Sanctify is a bold leap forward in sound and vision from Years & Years, a band intuitively connected to great, homespun British pop classicism, but now standing bolt upright on the world stage. If there is a ghostly shadow sitting over the Minneapolitan strut of Sanctify, it is arguably that of 13-year-old Olly Alexander listening to Britney’s ‘Slave 4 U’ his bedroom, playing back the experience at full adult pop throttle. The band’s second album, thrillingly, also marks a new frontier in every sense of the world, as Olly explains…
‘I want to take people on a wild and wonderful adventure through my dreams to a world that’s very different from our own. I’ve been thinking about this place for a long time, a place to tell stories from; about identity, sexuality, celebrity and performance. The video for ‘Sanctify’ centres around an audition against the backdrop of a future metropolis called Palo Santo. It’s the first part of a bigger jigsaw puzzle and my hope is that it confuses the hell out of people but also excites them in a mysterious and sensual way. We’ve deliberately hidden lots of different meanings and I want people to come up with their own interpretations, I’m asking people to jump down the rabbit hole with me and let their imagination run free. The thing I love most about pop music has always been fantasy and escapism so I thought, ‘well I guess I should try and be the pop star I want to see in the world and make the most ambitious and freaky and sexy thing possible’. I’m making these videos because I want to let people inside my brain and because I love living in my own fantasy world (always have, always will) – a place where sexuality and gender are blurred and magic is real. We live in a chaotic and accelerating world, we’re looking at depictions of the future to help us make sense of what’s happening right now. This is my vision of a possible future, one that makes us question what it means to be a human.’

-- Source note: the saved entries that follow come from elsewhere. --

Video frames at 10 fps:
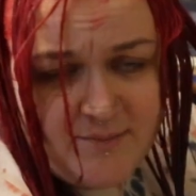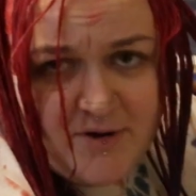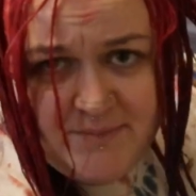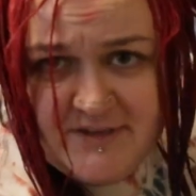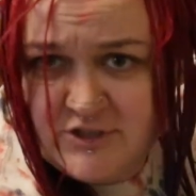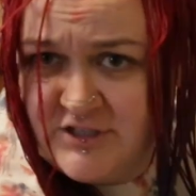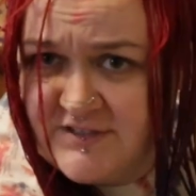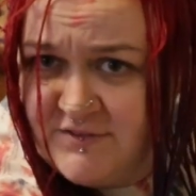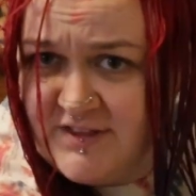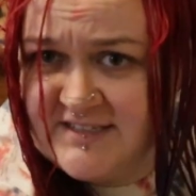on purpose
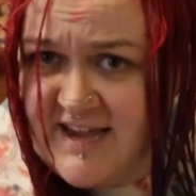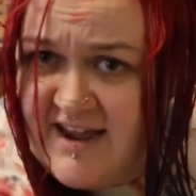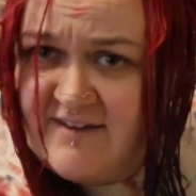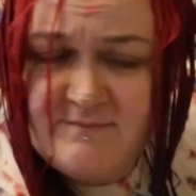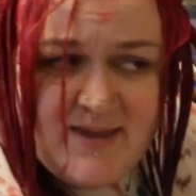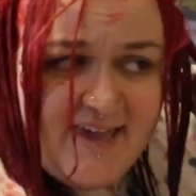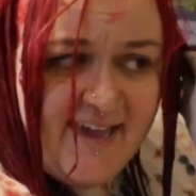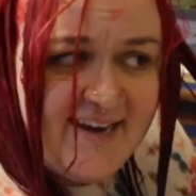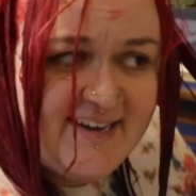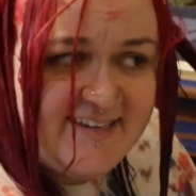just for the sake of
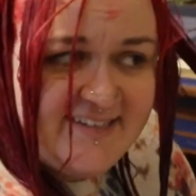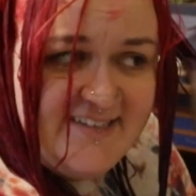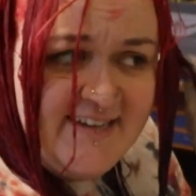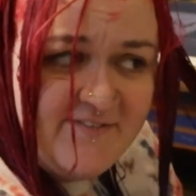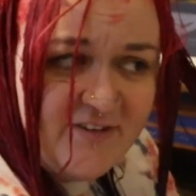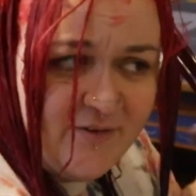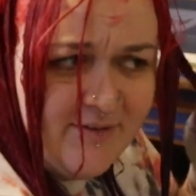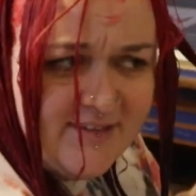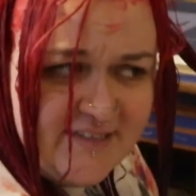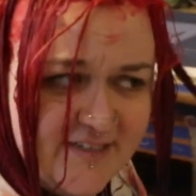making it
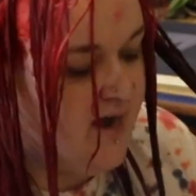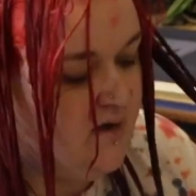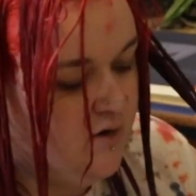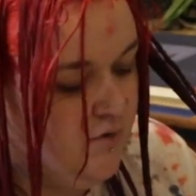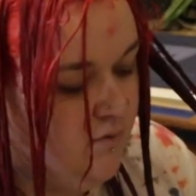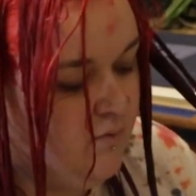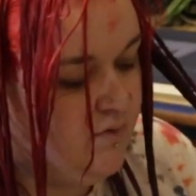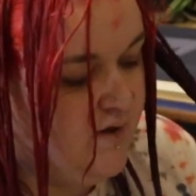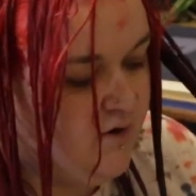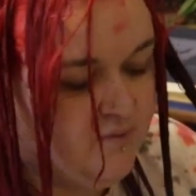difficult. I know
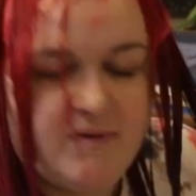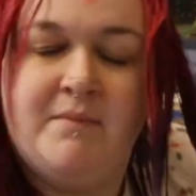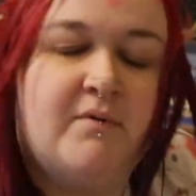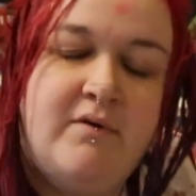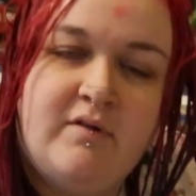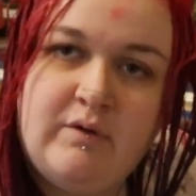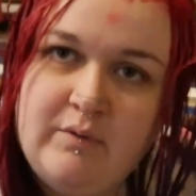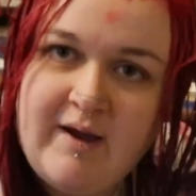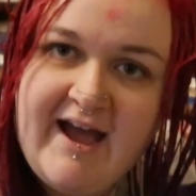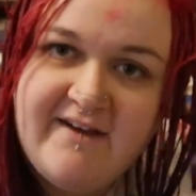there are people
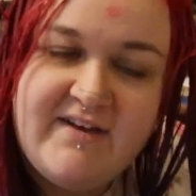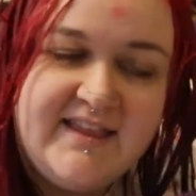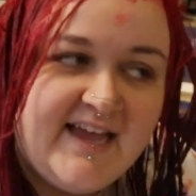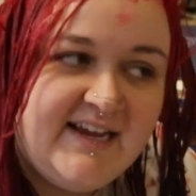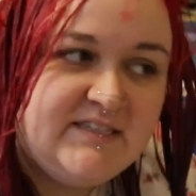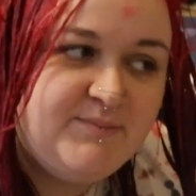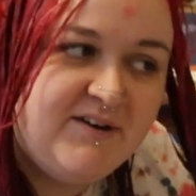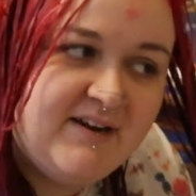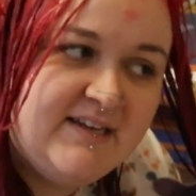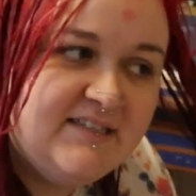who have that
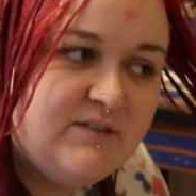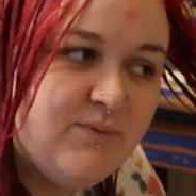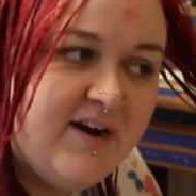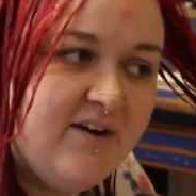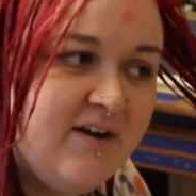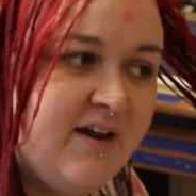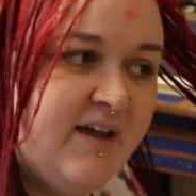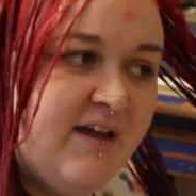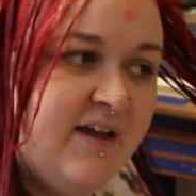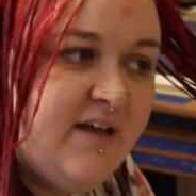experience where
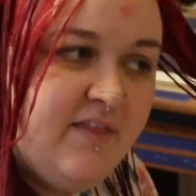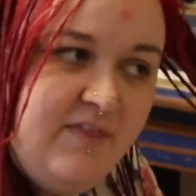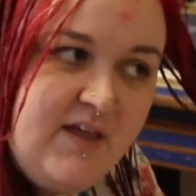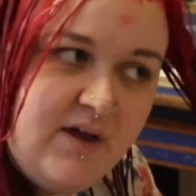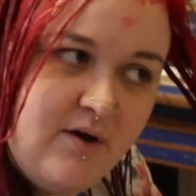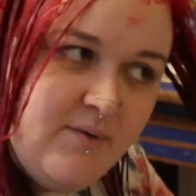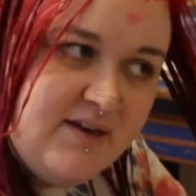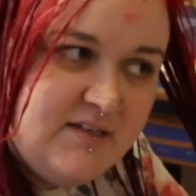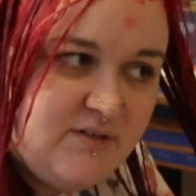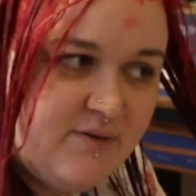they go
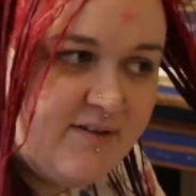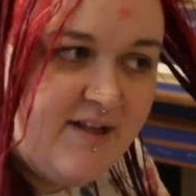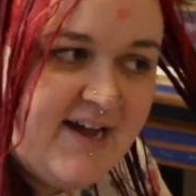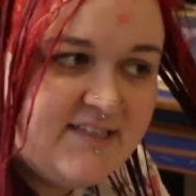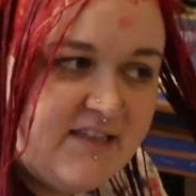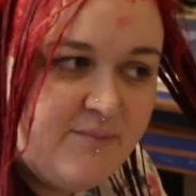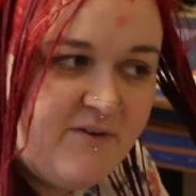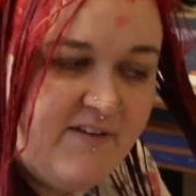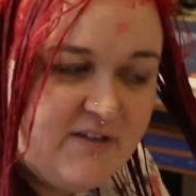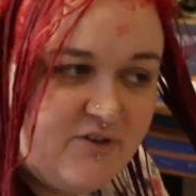into a class and the
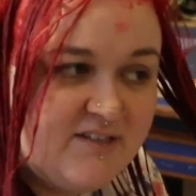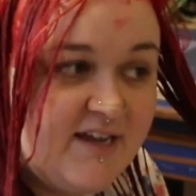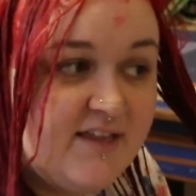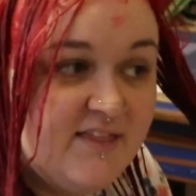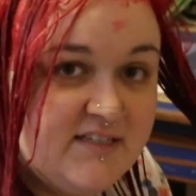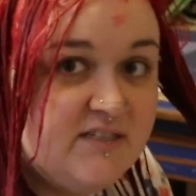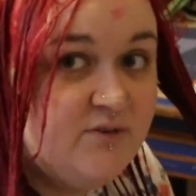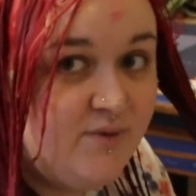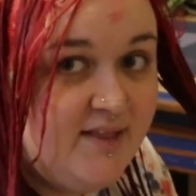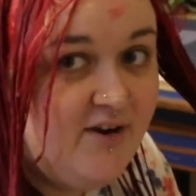professor is like, this is
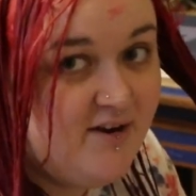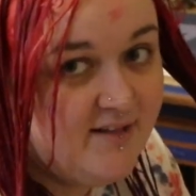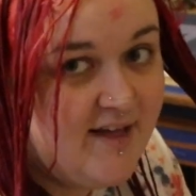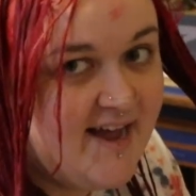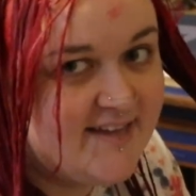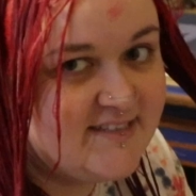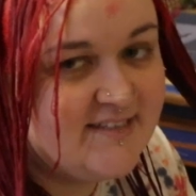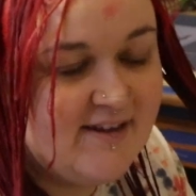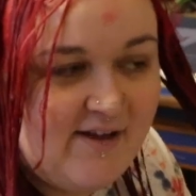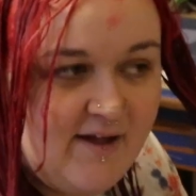a really hard
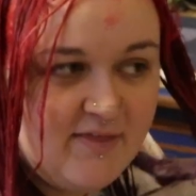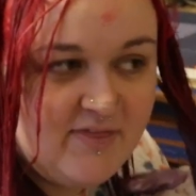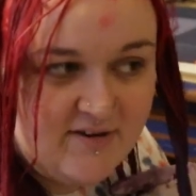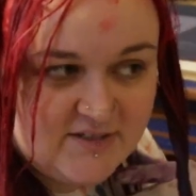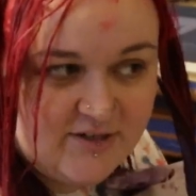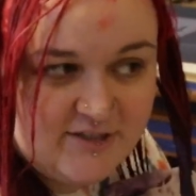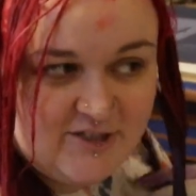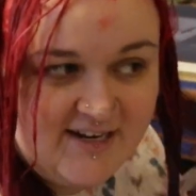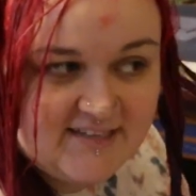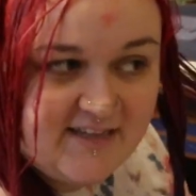class. There's a good
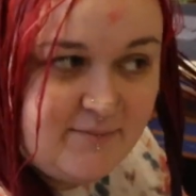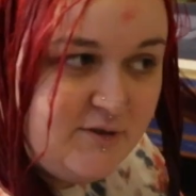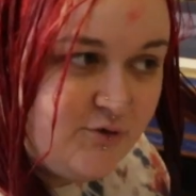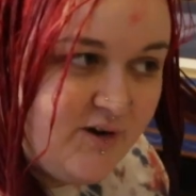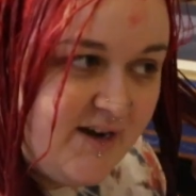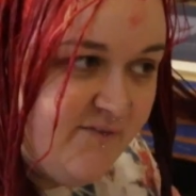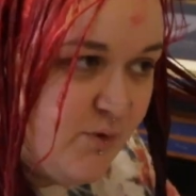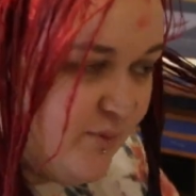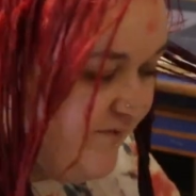chance that the majority of you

With their debut album Years & Years made a palpable new tribal impact on pop, where the minority is always the majority; and in Olly Alexander they also have a once-in-a-generation front-man, who understands more than most his responsibility as a pop star. Part full-blooded, escapist fantasia and part social comment, for Years & Years this is about outlier pop as futurism once more, offering solutions when the world around is failing you. Sanctify acts as its dizzying first glimpse, and a tantalising window into Years & Years’ surprising, deeply personal and otherworldly comeback. Or, as Olly puts it: ‘What I love so much about being in Years and Years is this fantasy that I’m allowed to live in. Anything can happen, everyone’s welcome and everyone’s safe. That’s the deal. So why not keep it going in that direction?’